Chinese Tech Companies Now Want a Slice of the Action

Chinese Tech Companies Now Want a Slice of the Action Thanks to AI Chatbot ChatGPT

In this article we have explained how Chinese tech companies now want a slice of the action and AI chatbot, ChatGPT comes to the rescue. Read to know more about Chinese companies and ChatGPT.

Now and then, something catches everyone’s attention. Last week in the Chinese tech companies, it was ChatGPT. Perhaps it was the holiday season, or perhaps it was the fact that ChatGPT is not currently available in China. But it took more than two months for the natural-language-processing chatbot to take off in the country.

However, in the last week, almost every major Chinese tech company has announced plans to launch their ChatGPT-like products (including some that have never been known for artificial intelligence capabilities), while the public of China has been frantically trying out the service.

Most people who have used ChatGPT in China have done so via VPNs or paid workarounds—for example, clever entrepreneurs have essentially rented out OpenAI accounts or asked ChatGPT questions to buyers. They asked 20 questions for a few dollars. However, screenshots and short social videos displaying ChatGPT’s responses have swept Chinese social media this week, allowing even more people to see the results.

Aside from the allure of the new and difficult-to-access chatGPT, it’s likely that its ability to answer questions in Chinese has exceeded many people’s (including mine!) expectations. GPT-3, OpenAI’s previous model of this technology, released in 2020 and also unavailable in China, was not very good at working with Chinese content. While a few Chinese companies have created localised GPT-3 chatbot alternatives, users frequently dismiss them as predictable, repetitive, and frustratingly off base.

In comparison, ChatGPT is surprisingly good at forming natural, if a little formal, responses that appear to understand traditional and pop-cultural references in China. It can write in the emoji-heavy style of Hu Xijin, former editor-in-chief of China’s main propaganda mouthpiece, the Global Times; it knows meme songs in Chinese and can create similar lyrics from scratch; and it can write in the emoji-heavy style of influencer posts from the Chinese social media platform Xiaohongshu.

As in English, the accuracy of ChatGPT’s Chinese answers frequently falls apart upon closer inspection, and it makes factual errors. However, the fact that a chatbot developed by an American company demonstrates this level of understanding of contemporary China continues to astound the public. Many of the ChatGPT answers left me speechless: Wow, it does a better Hu Xijin impersonation than I do!

As a result, it’s not surprising that Chinese tech firms want a piece of the action. Baidu, the search and AI company arguably best positioned to introduce a ChatGPT alternative, will complete testing of its “Ernie Bot” in March. The company is planning to incorporate it into most of its hardware and software and products. And DAMO Academy which is a research division of Alibaba is testing a similar tool internally. 360, a cybersecurity and search company said it will release a demo “ASAP.” Other technology firms, such as NetEase, iFlytek, and, want to use their own AI chatbots in specific scenarios such as education, e-commerce, and finance.

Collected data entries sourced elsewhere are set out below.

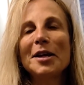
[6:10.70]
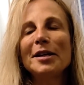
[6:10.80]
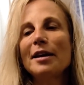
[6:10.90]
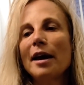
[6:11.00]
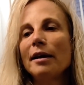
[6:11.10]

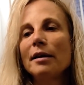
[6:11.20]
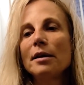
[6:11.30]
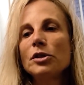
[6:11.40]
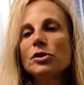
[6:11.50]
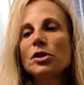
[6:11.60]
Yeah.
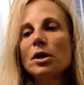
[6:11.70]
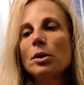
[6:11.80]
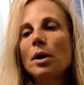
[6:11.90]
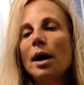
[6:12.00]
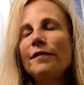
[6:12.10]

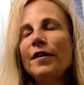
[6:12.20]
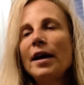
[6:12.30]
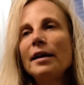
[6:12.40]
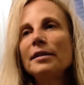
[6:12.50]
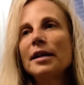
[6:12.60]
So I've
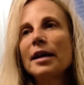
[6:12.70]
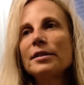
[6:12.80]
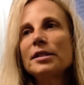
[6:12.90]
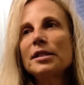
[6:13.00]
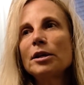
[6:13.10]
had
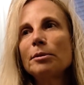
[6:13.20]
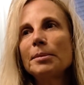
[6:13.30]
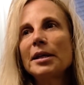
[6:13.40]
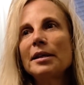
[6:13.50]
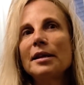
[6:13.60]
guests tell
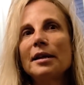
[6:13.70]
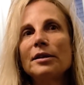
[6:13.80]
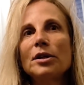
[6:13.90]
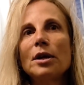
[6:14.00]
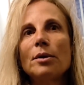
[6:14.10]
me that,
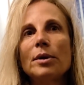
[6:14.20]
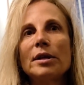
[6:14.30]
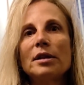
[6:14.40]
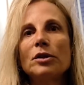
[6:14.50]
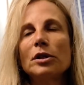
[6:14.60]

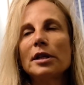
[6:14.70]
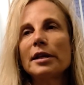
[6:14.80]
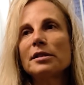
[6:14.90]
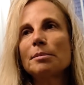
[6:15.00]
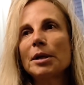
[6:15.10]
it looked like
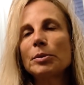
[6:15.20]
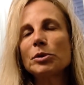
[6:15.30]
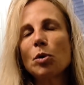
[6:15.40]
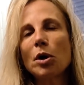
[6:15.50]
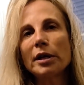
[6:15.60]
somebody was
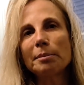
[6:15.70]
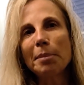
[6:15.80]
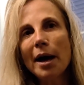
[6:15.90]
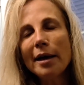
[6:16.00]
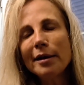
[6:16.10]
walking
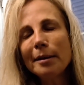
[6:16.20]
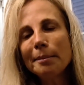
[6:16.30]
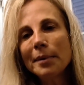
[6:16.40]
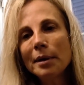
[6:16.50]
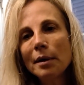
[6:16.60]
by them,
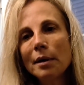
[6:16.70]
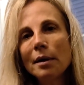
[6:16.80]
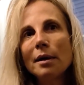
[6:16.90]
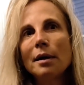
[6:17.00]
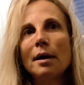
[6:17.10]

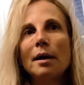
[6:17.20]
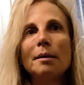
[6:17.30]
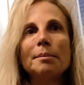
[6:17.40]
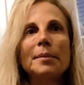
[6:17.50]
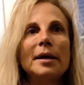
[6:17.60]

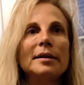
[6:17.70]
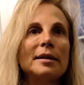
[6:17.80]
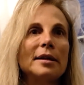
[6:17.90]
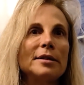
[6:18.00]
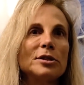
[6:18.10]
and then
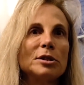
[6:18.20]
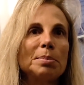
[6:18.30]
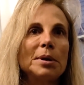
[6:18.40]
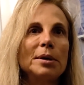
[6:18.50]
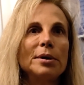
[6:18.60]
they
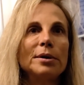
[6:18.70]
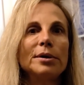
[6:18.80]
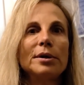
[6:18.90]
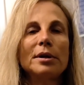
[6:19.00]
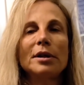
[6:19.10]

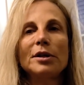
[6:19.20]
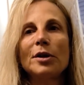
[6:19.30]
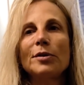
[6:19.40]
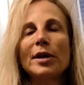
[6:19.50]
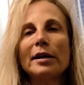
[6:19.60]
disappeared,
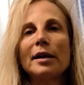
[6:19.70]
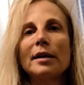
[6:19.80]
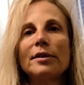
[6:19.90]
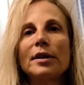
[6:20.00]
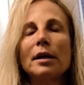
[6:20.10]
that kind
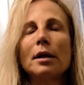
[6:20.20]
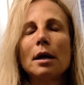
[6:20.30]
of thing.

The current action is motivated by a combination of excitement and FOMO. On the one hand, very few tech products have garnered as much public attention as ChatGPT, providing Chinese companies with a rare confidence boost. The public is still extremely excited and hopeful about new technology. On the other hand, there is pressure on these companies to not miss out on this massive trend or to appear to have missed out.

That’s also probably why we’re seeing some, let’s say, irrational corporate action. For example, Secoo, a failing luxury e-commerce company with little background in AI, announced on February 6th that it would investigate using ChatGPT-like tech. Its stock price increased 124.4% that day. Meanwhile, Wang Huiwen, a cofounder of China’s delivery giant Meituan, announced on social media that he is investing US$50 million in a ChatGPT-like company. Since then, he has already secured US$230 million in VC funding, despite admitting that he does not understand AI technology and is still learning.